AbstractIt is still a challenge to construct single‐atom level reduction and oxidation sites in single‐component photocatalyst by manipulating coordination configuration for photocatalytic water splitting. Herein, the atomically dispersed asymmetric configuration of six‐coordinated Co‐S2O4 (two exposed S atoms, two OH groups, and two Co─O─Zn bonds) suspending on ZnIn2S4 nanosheets verified by combining experimental analysis with theoretical calculation, is applied into photocatalytic water splitting.

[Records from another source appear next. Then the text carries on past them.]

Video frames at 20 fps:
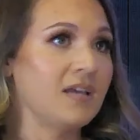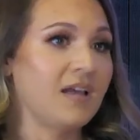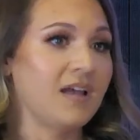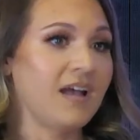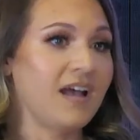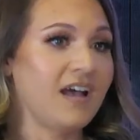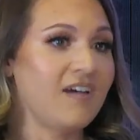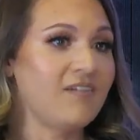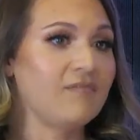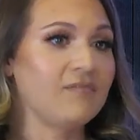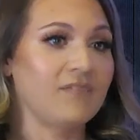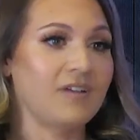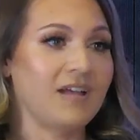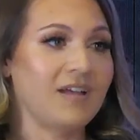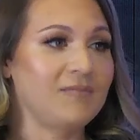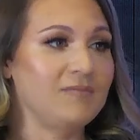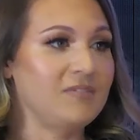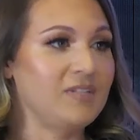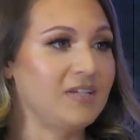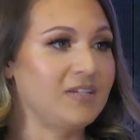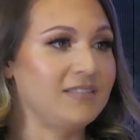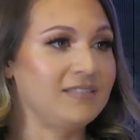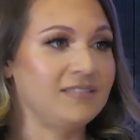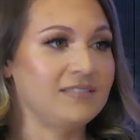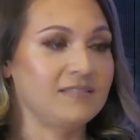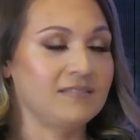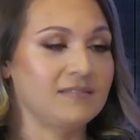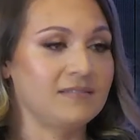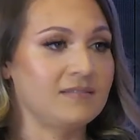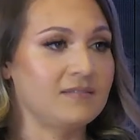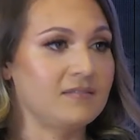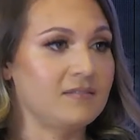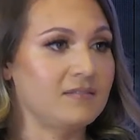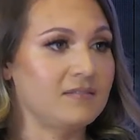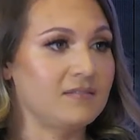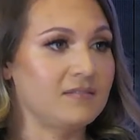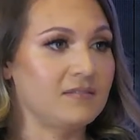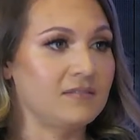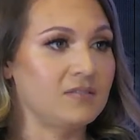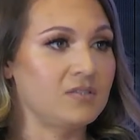I've done
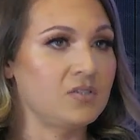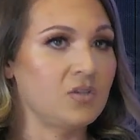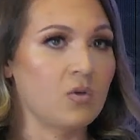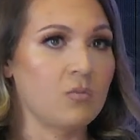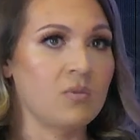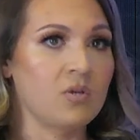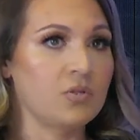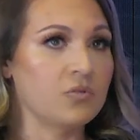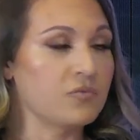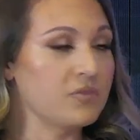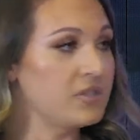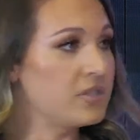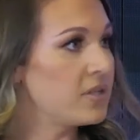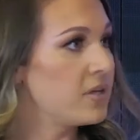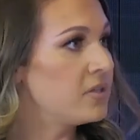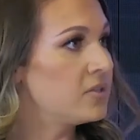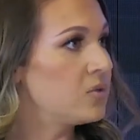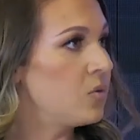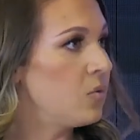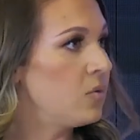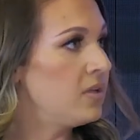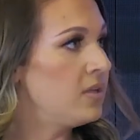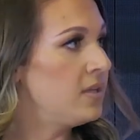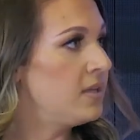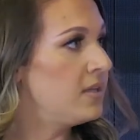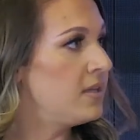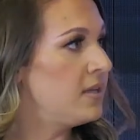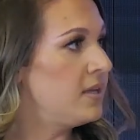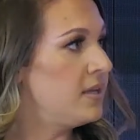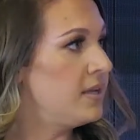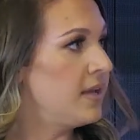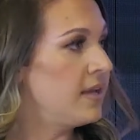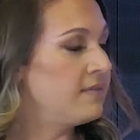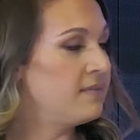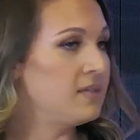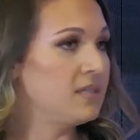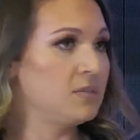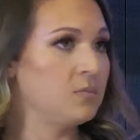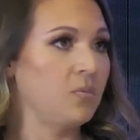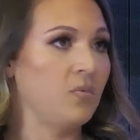so much research on it, and
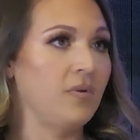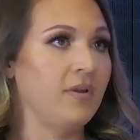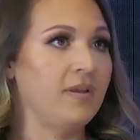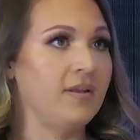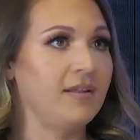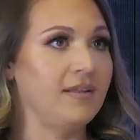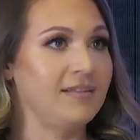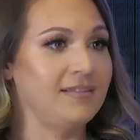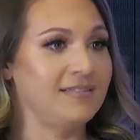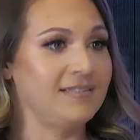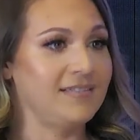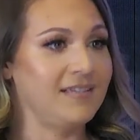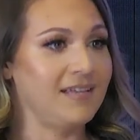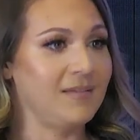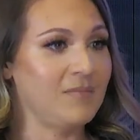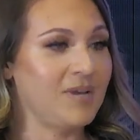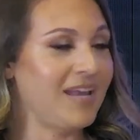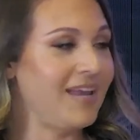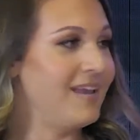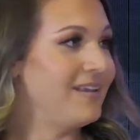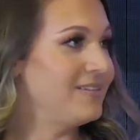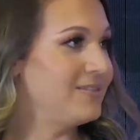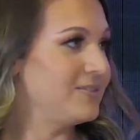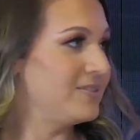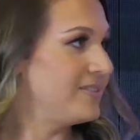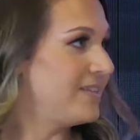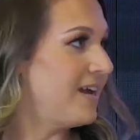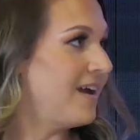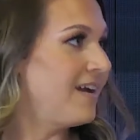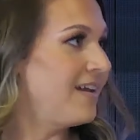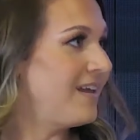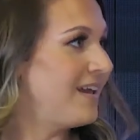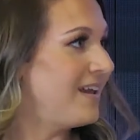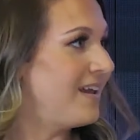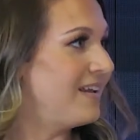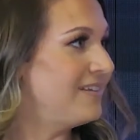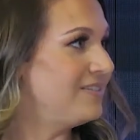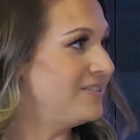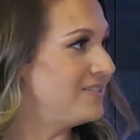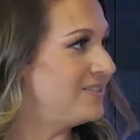at this point my hands are tied.
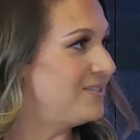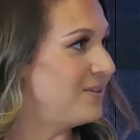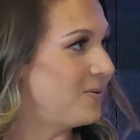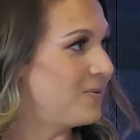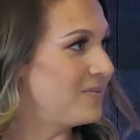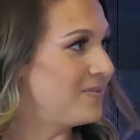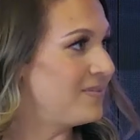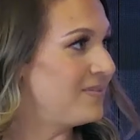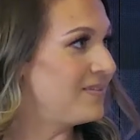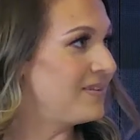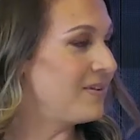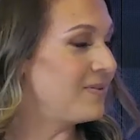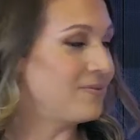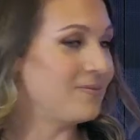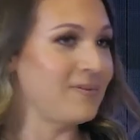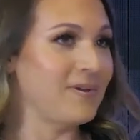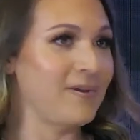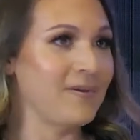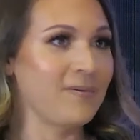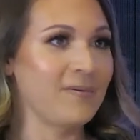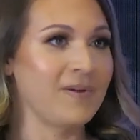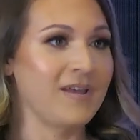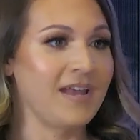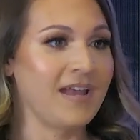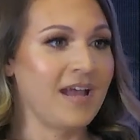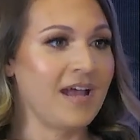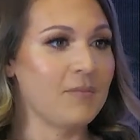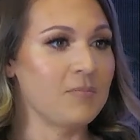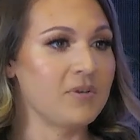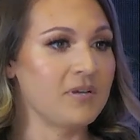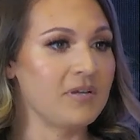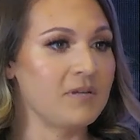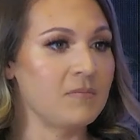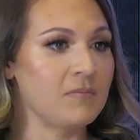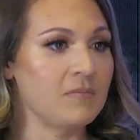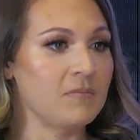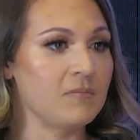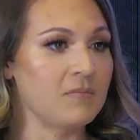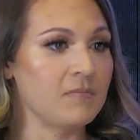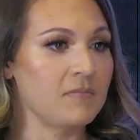I just don't know.
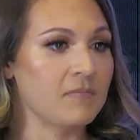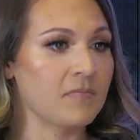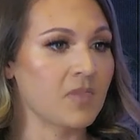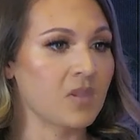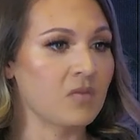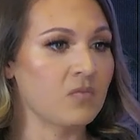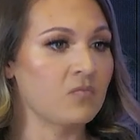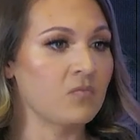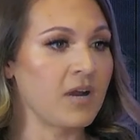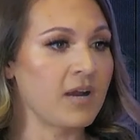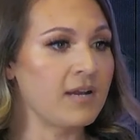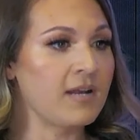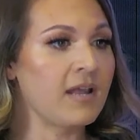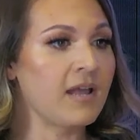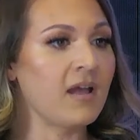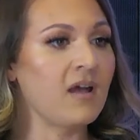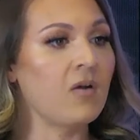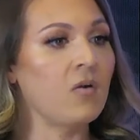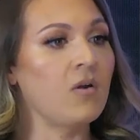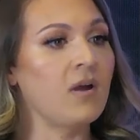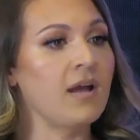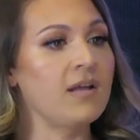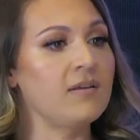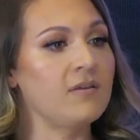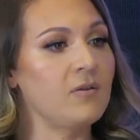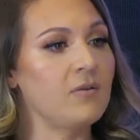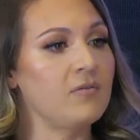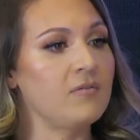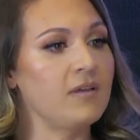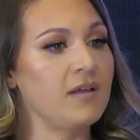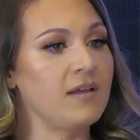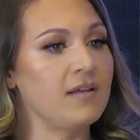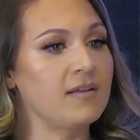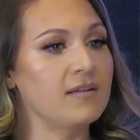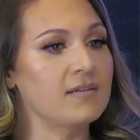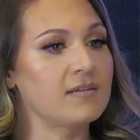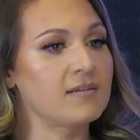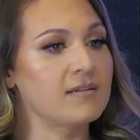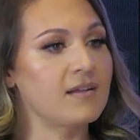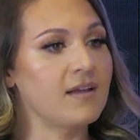But right now I know
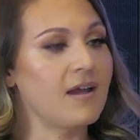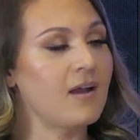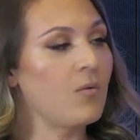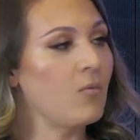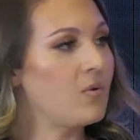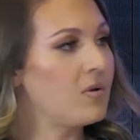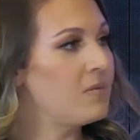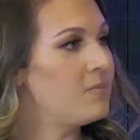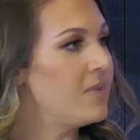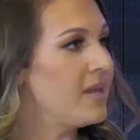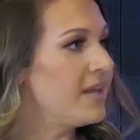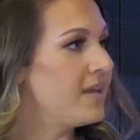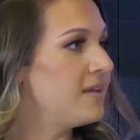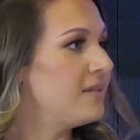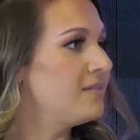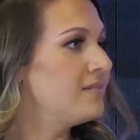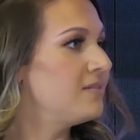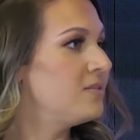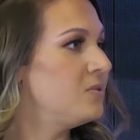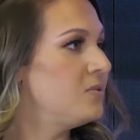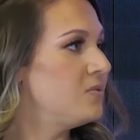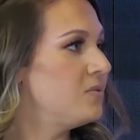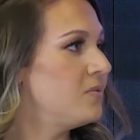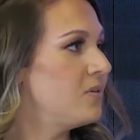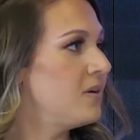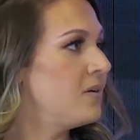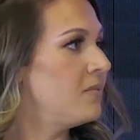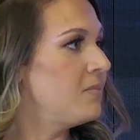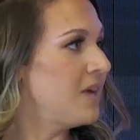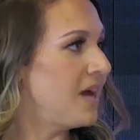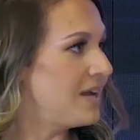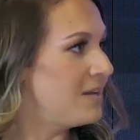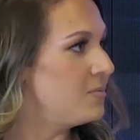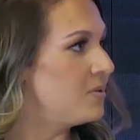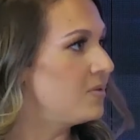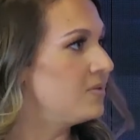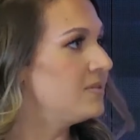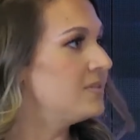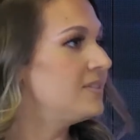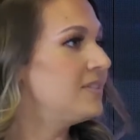that I want to make it to a
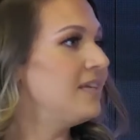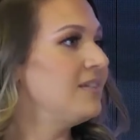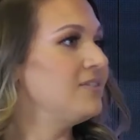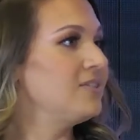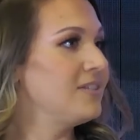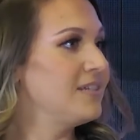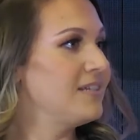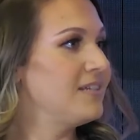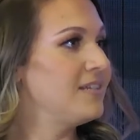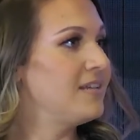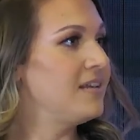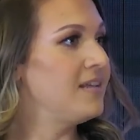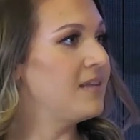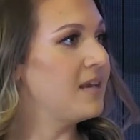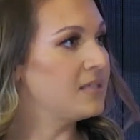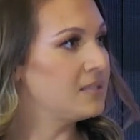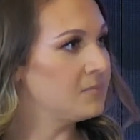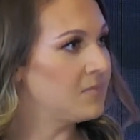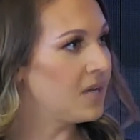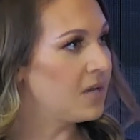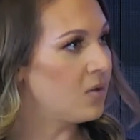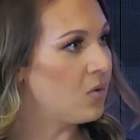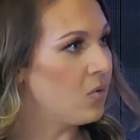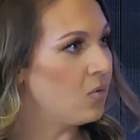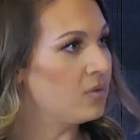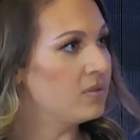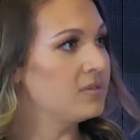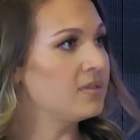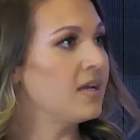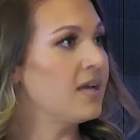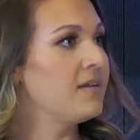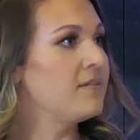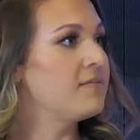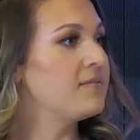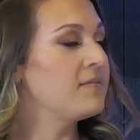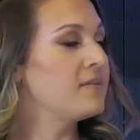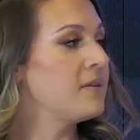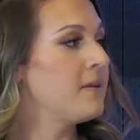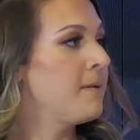bodybuilding stage again, and that's my goal in life.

The Co‐S2O4 site immobilized by Vs acts as oxidation sites to guide electrons transferring to neighboring independent S atom, achieving efficient separation of reduction and oxidation sites. It is worth mentioning that stabilized Co‐S2O4 configuration show dynamic structure evolution to highly active Co‐S1O4 configuration (one exposed S atom, one OH group, and three Co─O─Zn bonds) in reaction, which lowers energy barrier of transition state for H2O activization. Ultimately, the optimized photocatalyst exhibits excellent photocatalytic activity for water splitting (H2: 80.13 µmol g−1 h−1, O2: 37.81 µmol g−1 h−1) and outstanding stability than that of multicomponent photocatalysts due to dynamic and reversible evolution between stable Co‐S2O4 configuration and active Co‐S1O4 configuration. This work demonstrates new cognitions on immobilized strategy through vacancy inducing, manipulating coordination configuration, and dynamic evolution mechanism of single‐atom level catalytic site in photocatalytic water splitting.